[Data entries]

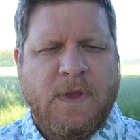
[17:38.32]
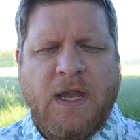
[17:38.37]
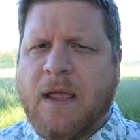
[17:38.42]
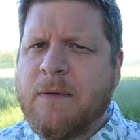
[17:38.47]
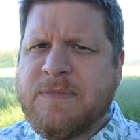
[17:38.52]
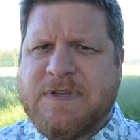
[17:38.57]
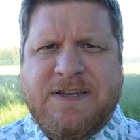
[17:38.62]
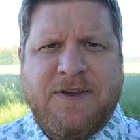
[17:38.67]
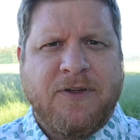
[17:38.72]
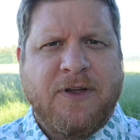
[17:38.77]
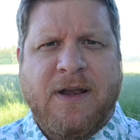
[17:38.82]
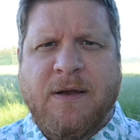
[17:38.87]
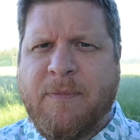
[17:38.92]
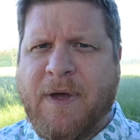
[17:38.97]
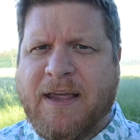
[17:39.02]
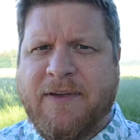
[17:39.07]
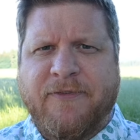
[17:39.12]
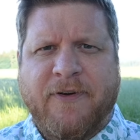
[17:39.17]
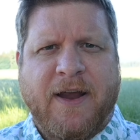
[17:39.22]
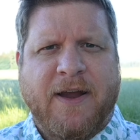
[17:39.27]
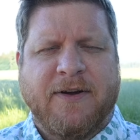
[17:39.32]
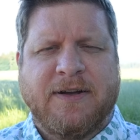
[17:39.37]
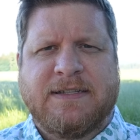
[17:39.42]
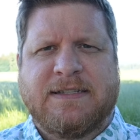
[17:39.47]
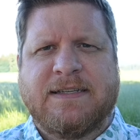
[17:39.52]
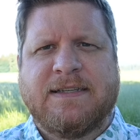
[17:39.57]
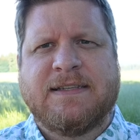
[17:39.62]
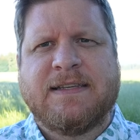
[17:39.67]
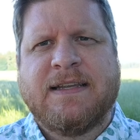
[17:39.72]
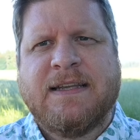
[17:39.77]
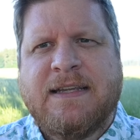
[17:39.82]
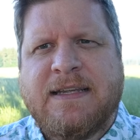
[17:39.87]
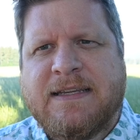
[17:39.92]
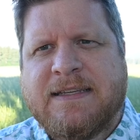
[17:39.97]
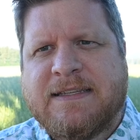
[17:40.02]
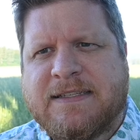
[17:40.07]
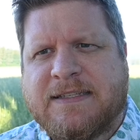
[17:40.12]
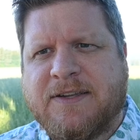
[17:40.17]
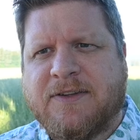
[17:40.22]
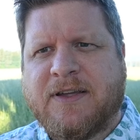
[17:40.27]
I'm still going to buy fragrances,
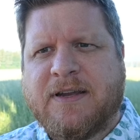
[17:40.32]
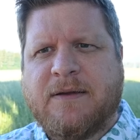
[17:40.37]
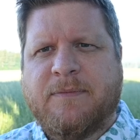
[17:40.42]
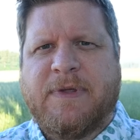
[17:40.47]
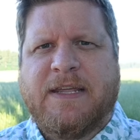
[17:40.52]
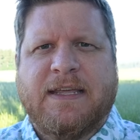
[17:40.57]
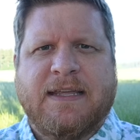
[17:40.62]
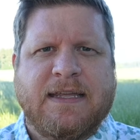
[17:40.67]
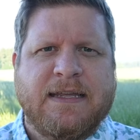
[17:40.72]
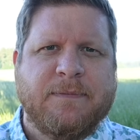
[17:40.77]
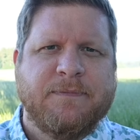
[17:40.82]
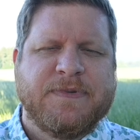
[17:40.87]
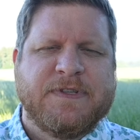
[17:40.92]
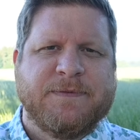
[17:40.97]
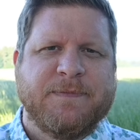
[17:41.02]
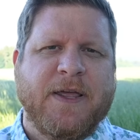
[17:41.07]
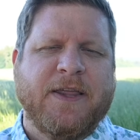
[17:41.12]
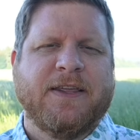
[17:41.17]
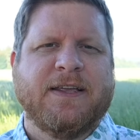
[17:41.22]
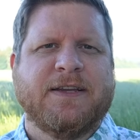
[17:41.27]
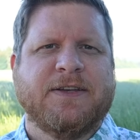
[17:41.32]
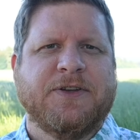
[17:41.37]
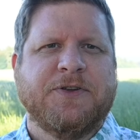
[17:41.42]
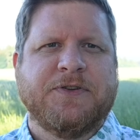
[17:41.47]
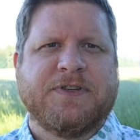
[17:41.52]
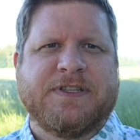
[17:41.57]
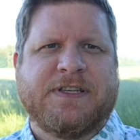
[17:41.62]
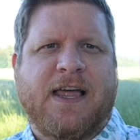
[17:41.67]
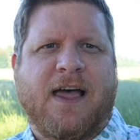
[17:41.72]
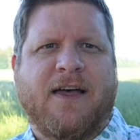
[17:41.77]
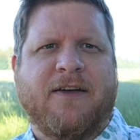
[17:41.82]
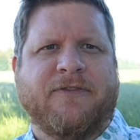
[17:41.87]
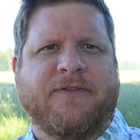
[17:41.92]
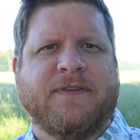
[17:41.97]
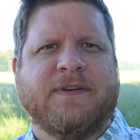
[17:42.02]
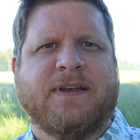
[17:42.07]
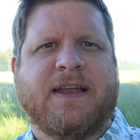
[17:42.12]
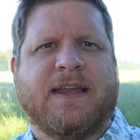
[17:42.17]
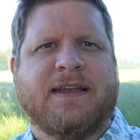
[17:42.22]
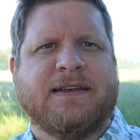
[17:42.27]
still going to keep smelling new stuff
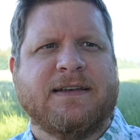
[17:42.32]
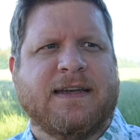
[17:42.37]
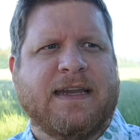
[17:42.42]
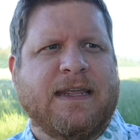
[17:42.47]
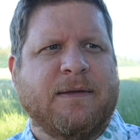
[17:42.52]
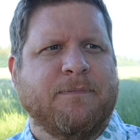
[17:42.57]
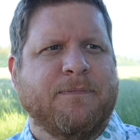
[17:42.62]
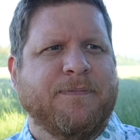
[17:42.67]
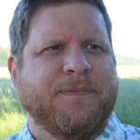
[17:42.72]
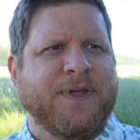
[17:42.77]
and keep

**ACTION ITEM:**
Only the text of the records belongs in the answer; reproduce it verbatim, with no pictures.

**TASK OUTPUT:**
[17:38.32]
[17:38.37]
[17:38.42]
[17:38.47]
[17:38.52]
[17:38.57]
[17:38.62]
[17:38.67]
[17:38.72]
[17:38.77]
[17:38.82]
[17:38.87]
[17:38.92]
[17:38.97]
[17:39.02]
[17:39.07]
[17:39.12]
[17:39.17]
[17:39.22]
[17:39.27]
[17:39.32]
[17:39.37]
[17:39.42]
[17:39.47]
[17:39.52]
[17:39.57]
[17:39.62]
[17:39.67]
[17:39.72]
[17:39.77]
[17:39.82]
[17:39.87]
[17:39.92]
[17:39.97]
[17:40.02]
[17:40.07]
[17:40.12]
[17:40.17]
[17:40.22]
[17:40.27]
I'm still going to buy fragrances,
[17:40.32]
[17:40.37]
[17:40.42]
[17:40.47]
[17:40.52]
[17:40.57]
[17:40.62]
[17:40.67]
[17:40.72]
[17:40.77]
[17:40.82]
[17:40.87]
[17:40.92]
[17:40.97]
[17:41.02]
[17:41.07]
[17:41.12]
[17:41.17]
[17:41.22]
[17:41.27]
[17:41.32]
[17:41.37]
[17:41.42]
[17:41.47]
[17:41.52]
[17:41.57]
[17:41.62]
[17:41.67]
[17:41.72]
[17:41.77]
[17:41.82]
[17:41.87]
[17:41.92]
[17:41.97]
[17:42.02]
[17:42.07]
[17:42.12]
[17:42.17]
[17:42.22]
[17:42.27]
still going to keep smelling new stuff
[17:42.32]
[17:42.37]
[17:42.42]
[17:42.47]
[17:42.52]
[17:42.57]
[17:42.62]
[17:42.67]
[17:42.72]
[17:42.77]
and keep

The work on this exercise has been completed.